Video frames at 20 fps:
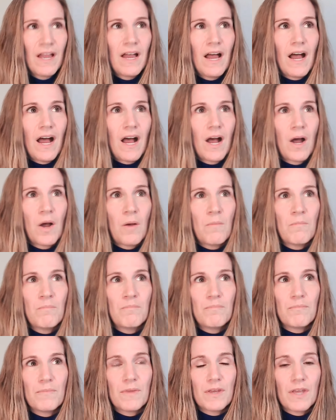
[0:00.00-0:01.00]
Um,
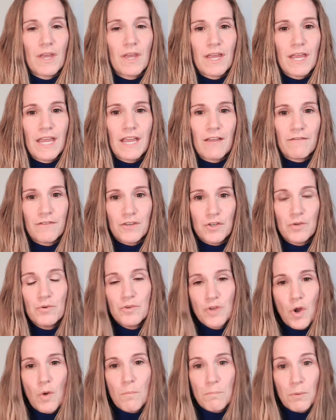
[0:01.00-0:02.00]
if you
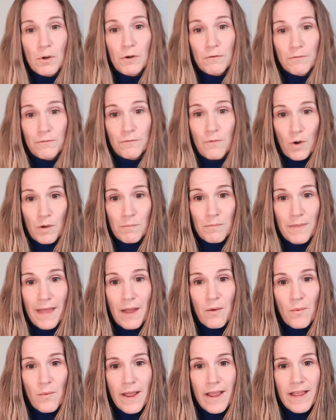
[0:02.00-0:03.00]
don't perform
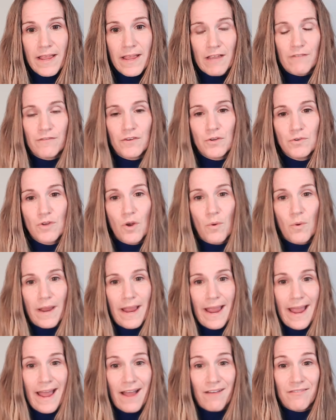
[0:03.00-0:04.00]
that way, if you don't
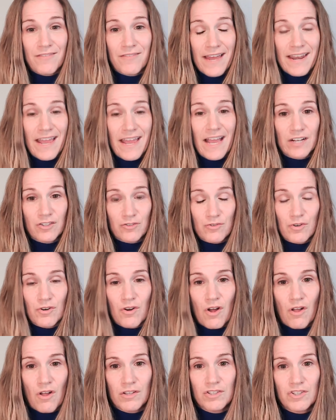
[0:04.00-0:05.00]
have that extra
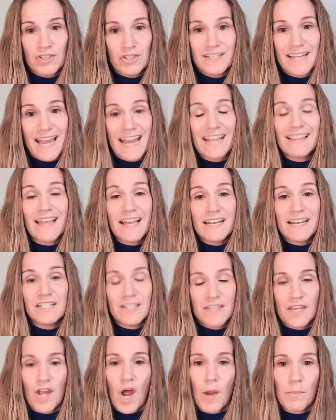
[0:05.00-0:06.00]
knowledge and take that into
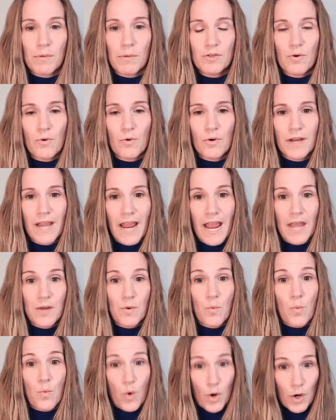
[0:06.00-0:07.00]
the operatory and
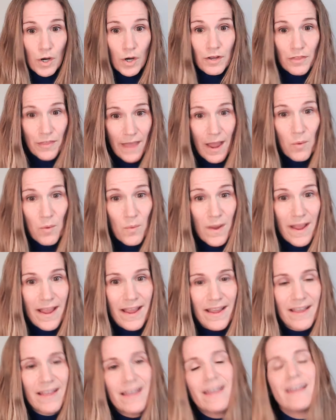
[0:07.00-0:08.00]
work that
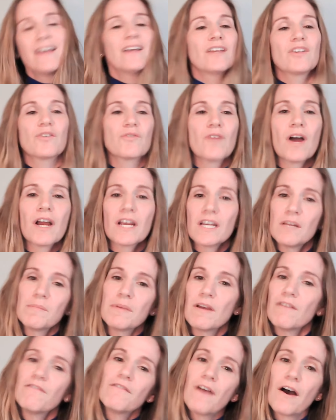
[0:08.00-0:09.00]
way, you're not going to
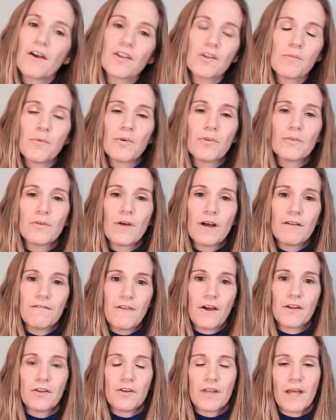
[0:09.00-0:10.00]
be a valuable, a
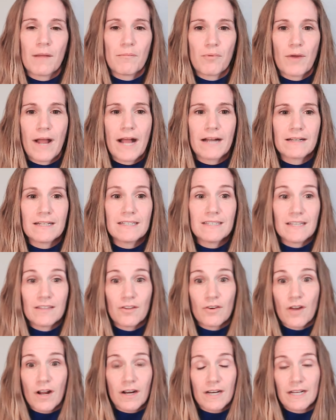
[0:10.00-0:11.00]
value to that practice, and
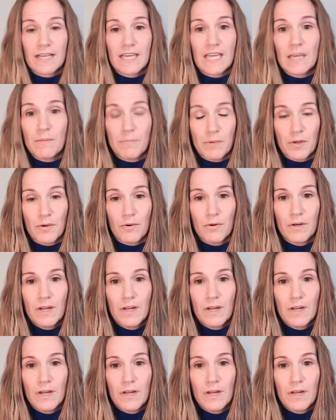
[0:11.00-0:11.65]
they're not going to keep you.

▶ **What to do**
Look above for the line containing "[0:05.00-0:06.00]"; output that line and all lines after it through the last one exactly, without the pictures.

▶ **Solution to this problem**
[0:05.00-0:06.00]
knowledge and take that into
[0:06.00-0:07.00]
the operatory and
[0:07.00-0:08.00]
work that
[0:08.00-0:09.00]
way, you're not going to
[0:09.00-0:10.00]
be a valuable, a
[0:10.00-0:11.00]
value to that practice, and
[0:11.00-0:11.65]
they're not going to keep you.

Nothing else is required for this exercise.